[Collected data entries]
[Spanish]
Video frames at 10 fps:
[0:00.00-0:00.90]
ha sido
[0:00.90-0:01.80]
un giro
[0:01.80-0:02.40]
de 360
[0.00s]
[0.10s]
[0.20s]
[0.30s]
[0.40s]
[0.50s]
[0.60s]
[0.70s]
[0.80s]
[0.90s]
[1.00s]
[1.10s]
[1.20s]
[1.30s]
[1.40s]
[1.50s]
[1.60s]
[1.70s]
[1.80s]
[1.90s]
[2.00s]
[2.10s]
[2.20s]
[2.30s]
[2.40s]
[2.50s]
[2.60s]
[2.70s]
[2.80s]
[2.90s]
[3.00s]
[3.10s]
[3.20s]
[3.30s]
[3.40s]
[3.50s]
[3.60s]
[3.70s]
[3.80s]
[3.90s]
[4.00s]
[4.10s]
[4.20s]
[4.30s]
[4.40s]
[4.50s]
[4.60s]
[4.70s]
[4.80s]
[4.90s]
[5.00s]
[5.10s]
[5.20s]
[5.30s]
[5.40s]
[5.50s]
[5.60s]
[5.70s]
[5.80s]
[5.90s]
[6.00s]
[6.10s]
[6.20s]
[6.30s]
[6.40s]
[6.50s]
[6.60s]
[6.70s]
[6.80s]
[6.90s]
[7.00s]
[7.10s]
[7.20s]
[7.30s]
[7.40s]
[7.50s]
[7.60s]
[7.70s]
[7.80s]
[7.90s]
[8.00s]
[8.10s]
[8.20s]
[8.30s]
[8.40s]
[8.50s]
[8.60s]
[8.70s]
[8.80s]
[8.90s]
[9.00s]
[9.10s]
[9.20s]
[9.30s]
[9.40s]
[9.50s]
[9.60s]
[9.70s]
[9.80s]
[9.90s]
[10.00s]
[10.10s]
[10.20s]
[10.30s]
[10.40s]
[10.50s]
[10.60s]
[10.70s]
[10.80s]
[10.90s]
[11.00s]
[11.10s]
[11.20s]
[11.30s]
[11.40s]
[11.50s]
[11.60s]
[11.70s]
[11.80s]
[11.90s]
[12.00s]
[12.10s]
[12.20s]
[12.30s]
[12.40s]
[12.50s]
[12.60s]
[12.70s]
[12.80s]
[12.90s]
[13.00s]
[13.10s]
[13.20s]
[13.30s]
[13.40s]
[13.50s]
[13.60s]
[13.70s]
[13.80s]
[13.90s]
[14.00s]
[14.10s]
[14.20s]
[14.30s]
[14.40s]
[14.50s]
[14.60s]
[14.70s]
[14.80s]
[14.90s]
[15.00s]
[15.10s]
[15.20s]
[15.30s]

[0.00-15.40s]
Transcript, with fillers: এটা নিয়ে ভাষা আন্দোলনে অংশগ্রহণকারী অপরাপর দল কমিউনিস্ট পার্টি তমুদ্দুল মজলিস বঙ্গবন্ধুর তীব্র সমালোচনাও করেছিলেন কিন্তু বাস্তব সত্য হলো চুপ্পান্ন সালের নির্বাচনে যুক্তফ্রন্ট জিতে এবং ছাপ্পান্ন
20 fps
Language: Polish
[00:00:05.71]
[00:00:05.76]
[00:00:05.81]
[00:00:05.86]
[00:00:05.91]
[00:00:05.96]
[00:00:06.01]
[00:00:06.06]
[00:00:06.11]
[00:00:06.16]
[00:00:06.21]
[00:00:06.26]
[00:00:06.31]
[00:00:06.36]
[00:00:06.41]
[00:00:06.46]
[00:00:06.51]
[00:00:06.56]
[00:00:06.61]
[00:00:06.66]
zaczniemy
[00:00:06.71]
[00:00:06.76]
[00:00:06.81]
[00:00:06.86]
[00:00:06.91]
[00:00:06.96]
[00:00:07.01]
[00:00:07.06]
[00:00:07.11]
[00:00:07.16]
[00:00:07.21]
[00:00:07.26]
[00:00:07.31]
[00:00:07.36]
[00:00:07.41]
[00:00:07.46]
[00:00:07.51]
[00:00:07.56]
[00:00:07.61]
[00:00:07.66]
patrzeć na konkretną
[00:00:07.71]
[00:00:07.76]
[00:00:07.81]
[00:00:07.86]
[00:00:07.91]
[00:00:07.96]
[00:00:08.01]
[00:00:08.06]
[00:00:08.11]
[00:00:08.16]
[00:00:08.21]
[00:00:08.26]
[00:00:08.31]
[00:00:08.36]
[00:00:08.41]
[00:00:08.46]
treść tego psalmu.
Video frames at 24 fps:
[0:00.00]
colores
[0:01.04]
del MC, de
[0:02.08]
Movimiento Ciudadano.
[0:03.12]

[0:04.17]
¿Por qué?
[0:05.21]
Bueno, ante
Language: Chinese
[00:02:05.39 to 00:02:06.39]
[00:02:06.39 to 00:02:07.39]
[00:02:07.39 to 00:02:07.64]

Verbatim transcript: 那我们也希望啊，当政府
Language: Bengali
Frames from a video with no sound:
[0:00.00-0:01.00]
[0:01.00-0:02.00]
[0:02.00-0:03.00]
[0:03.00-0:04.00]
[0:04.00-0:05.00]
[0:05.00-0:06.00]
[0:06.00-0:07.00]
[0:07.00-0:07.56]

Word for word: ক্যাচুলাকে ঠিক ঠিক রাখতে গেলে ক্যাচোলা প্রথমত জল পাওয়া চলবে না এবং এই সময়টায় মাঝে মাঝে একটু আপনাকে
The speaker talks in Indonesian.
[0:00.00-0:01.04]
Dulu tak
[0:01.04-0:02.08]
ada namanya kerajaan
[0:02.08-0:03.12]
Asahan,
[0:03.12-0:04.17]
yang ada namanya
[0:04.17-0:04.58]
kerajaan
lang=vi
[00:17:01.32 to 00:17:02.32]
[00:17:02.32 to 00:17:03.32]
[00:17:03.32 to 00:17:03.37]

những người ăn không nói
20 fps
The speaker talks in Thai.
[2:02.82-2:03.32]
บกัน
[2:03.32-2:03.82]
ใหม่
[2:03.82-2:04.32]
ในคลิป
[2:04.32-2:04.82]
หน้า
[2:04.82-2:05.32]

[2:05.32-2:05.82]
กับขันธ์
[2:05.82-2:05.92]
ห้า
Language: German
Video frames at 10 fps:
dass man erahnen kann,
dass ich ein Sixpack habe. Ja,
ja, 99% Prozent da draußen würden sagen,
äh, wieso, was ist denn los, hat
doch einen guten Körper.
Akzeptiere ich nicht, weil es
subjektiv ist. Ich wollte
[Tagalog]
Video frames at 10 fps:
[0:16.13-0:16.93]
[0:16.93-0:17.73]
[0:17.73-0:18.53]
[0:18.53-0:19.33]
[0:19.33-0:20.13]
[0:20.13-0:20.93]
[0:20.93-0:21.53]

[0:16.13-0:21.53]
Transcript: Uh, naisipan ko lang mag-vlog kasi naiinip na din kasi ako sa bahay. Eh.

EXERCISE: From the records above, reproduce exactly the lines from the one with "[00:00:06.11]" to the one with "[00:02:07.39 to 00:02:07.64]", both included, and no others.

RESULT:
[00:00:06.11]
[00:00:06.16]
[00:00:06.21]
[00:00:06.26]
[00:00:06.31]
[00:00:06.36]
[00:00:06.41]
[00:00:06.46]
[00:00:06.51]
[00:00:06.56]
[00:00:06.61]
[00:00:06.66]
zaczniemy
[00:00:06.71]
[00:00:06.76]
[00:00:06.81]
[00:00:06.86]
[00:00:06.91]
[00:00:06.96]
[00:00:07.01]
[00:00:07.06]
[00:00:07.11]
[00:00:07.16]
[00:00:07.21]
[00:00:07.26]
[00:00:07.31]
[00:00:07.36]
[00:00:07.41]
[00:00:07.46]
[00:00:07.51]
[00:00:07.56]
[00:00:07.61]
[00:00:07.66]
patrzeć na konkretną
[00:00:07.71]
[00:00:07.76]
[00:00:07.81]
[00:00:07.86]
[00:00:07.91]
[00:00:07.96]
[00:00:08.01]
[00:00:08.06]
[00:00:08.11]
[00:00:08.16]
[00:00:08.21]
[00:00:08.26]
[00:00:08.31]
[00:00:08.36]
[00:00:08.41]
[00:00:08.46]
treść tego psalmu.
Video frames at 24 fps:
[0:00.00]
colores
[0:01.04]
del MC, de
[0:02.08]
Movimiento Ciudadano.
[0:03.12]

[0:04.17]
¿Por qué?
[0:05.21]
Bueno, ante
Language: Chinese
[00:02:05.39 to 00:02:06.39]
[00:02:06.39 to 00:02:07.39]
[00:02:07.39 to 00:02:07.64]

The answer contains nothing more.